Senior Independent Work (One Semester)
This single term independent work course, offered in the spring and fall (497) requires BSE students to complete a substantial piece of research and scholarship under the supervision and advisement of a Princeton faculty member. The work requires sustained investment and attention throughout the semester. Students can pursue Independent Work driven by a student's interest and skills. The work will result in a final paper.
Senior Thesis I (Year-Long)
The senior thesis for AB COS majors (498A-499A) is a year-long project in which students complete a substantial piece of research and scholarship under the supervision and advisement of a Princeton faculty member. While a year-long thesis is due in the student's final semester of study, the work requires sustained investment and attention throughout the academic year. Therefore, students will receive a P/D/F for COS 498A and a letter grade for COS 499A.
Senior Thesis I (Year-Long)
The senior thesis for COS BSE majors (498B-499B) is a year-long project in which students complete a substantial piece of research and scholarship under the supervision and advisement of a Princeton faculty member. While a year-long thesis is due in the student's final semester of study, the work requires sustained investment and attention throughout the academic year. Therefore, students will receive a P/D/F for COS 498B and a letter grade for COS 499B.
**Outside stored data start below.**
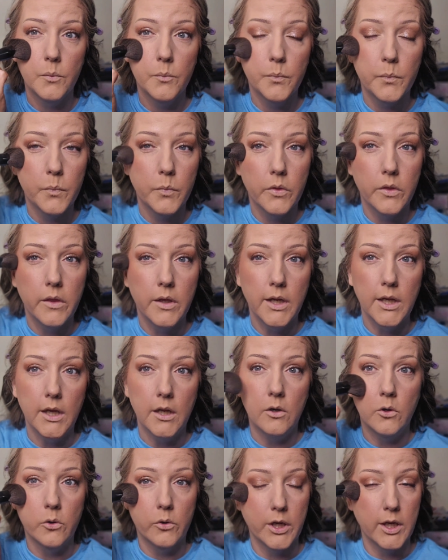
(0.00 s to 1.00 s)
the
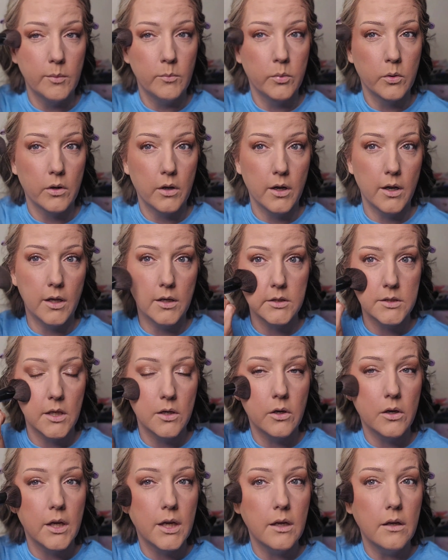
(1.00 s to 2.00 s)
cream products
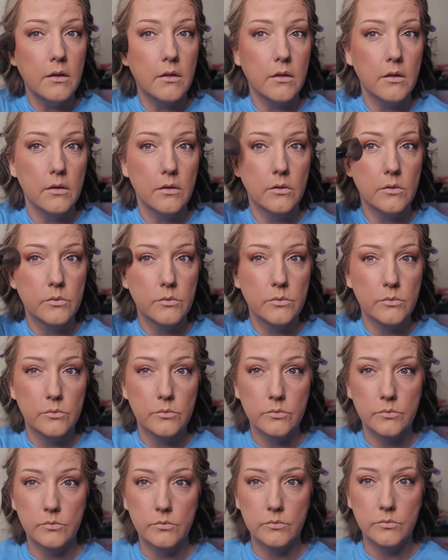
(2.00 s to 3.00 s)
underneath.
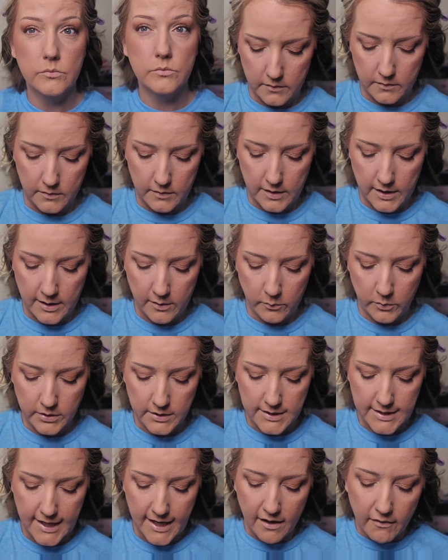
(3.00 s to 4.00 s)
I will
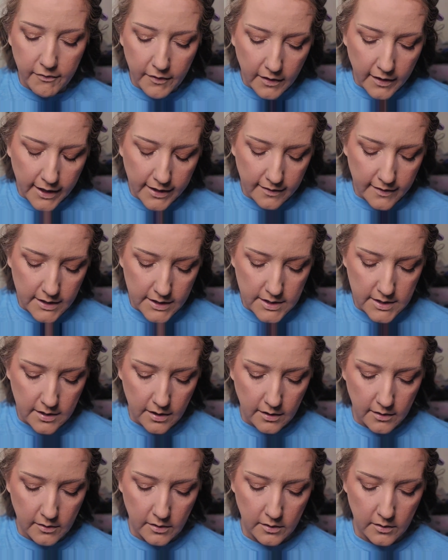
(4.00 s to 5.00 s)
say, I feel like this
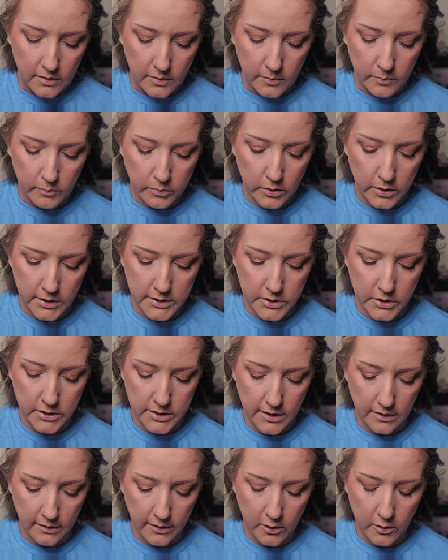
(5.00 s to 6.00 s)
bronzer is
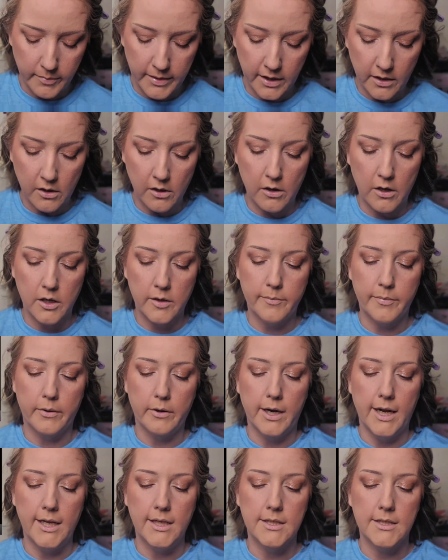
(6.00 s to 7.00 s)
a little bit hard
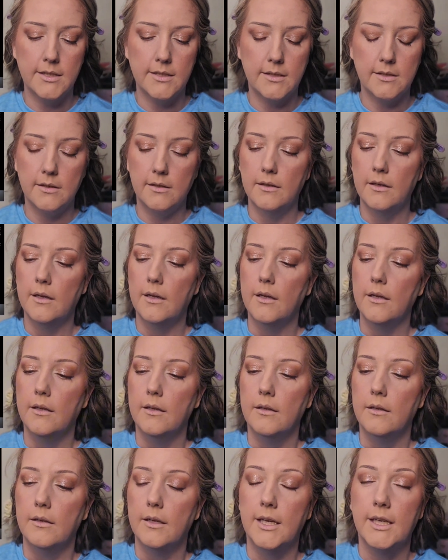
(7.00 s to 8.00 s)
pressed.
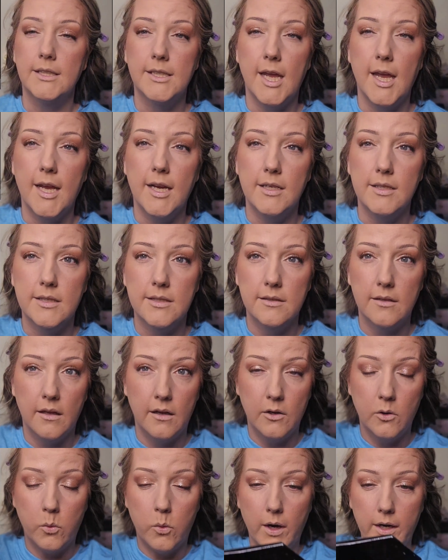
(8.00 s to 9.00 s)
It takes
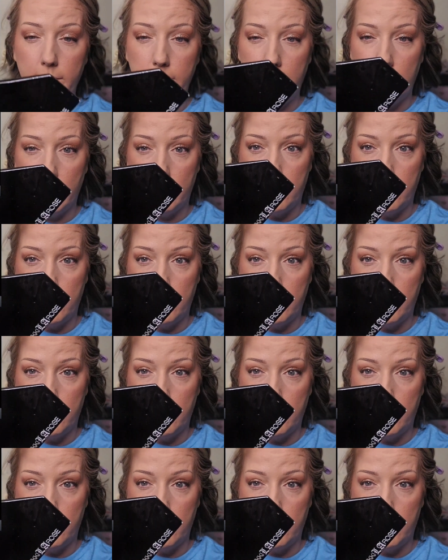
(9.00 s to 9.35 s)
quite a bit of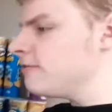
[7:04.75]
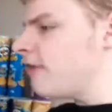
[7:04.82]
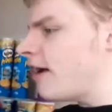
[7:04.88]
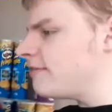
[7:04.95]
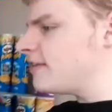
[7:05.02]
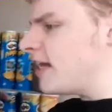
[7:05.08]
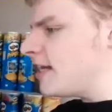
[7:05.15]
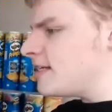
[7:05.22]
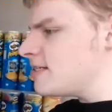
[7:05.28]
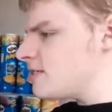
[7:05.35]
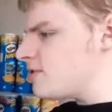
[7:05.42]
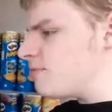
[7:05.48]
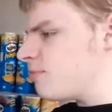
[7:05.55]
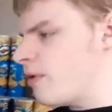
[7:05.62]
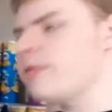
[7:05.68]
5
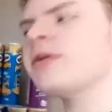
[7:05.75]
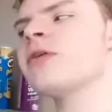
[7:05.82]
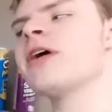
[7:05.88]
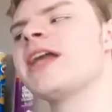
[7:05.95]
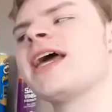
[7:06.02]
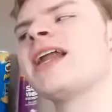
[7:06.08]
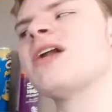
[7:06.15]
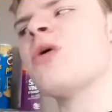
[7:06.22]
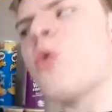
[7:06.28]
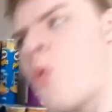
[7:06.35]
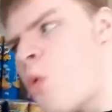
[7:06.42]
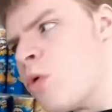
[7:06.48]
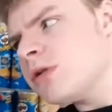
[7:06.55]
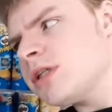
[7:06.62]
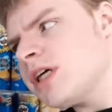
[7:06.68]
days, so I'm probably not going to get it
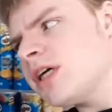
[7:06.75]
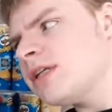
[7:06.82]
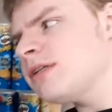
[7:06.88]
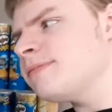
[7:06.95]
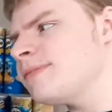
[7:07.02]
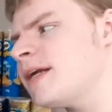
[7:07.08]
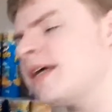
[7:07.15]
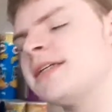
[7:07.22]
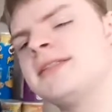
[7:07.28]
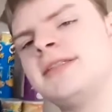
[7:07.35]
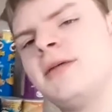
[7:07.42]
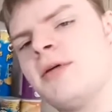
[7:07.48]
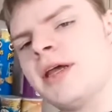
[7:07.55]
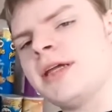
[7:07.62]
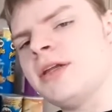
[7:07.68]
all done, but I'm going to
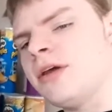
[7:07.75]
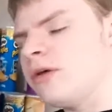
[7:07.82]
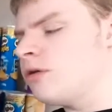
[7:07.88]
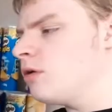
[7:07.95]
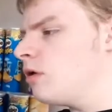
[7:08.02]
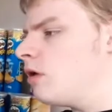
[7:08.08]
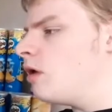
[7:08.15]
see what I can do.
Senior Thesis II (Year-Long)
The senior thesis for AB COS majors (498A-499A) is a year-long project in which students complete a substantial piece of research and scholarship under the supervision and advisement of a Princeton faculty member. While a year-long thesis is due in the student's final semester of study, the work requires sustained investment and attention throughout the academic year. Therefore, students will receive a P/D/F for COS 498A and a letter grade for COS 499A.
Senior Thesis II (Year-Long)
The senior thesis for COS BSE majors (498B-499B) is a year-long project in which students complete a substantial piece of research and scholarship under the supervision and advisement of a Princeton faculty member. While a year-long thesis is due in the student's final semester of study, the work requires sustained investment and attention throughout the academic year. Therefore, students will receive a P/D/F for COS 498B and a letter grade for COS 499B.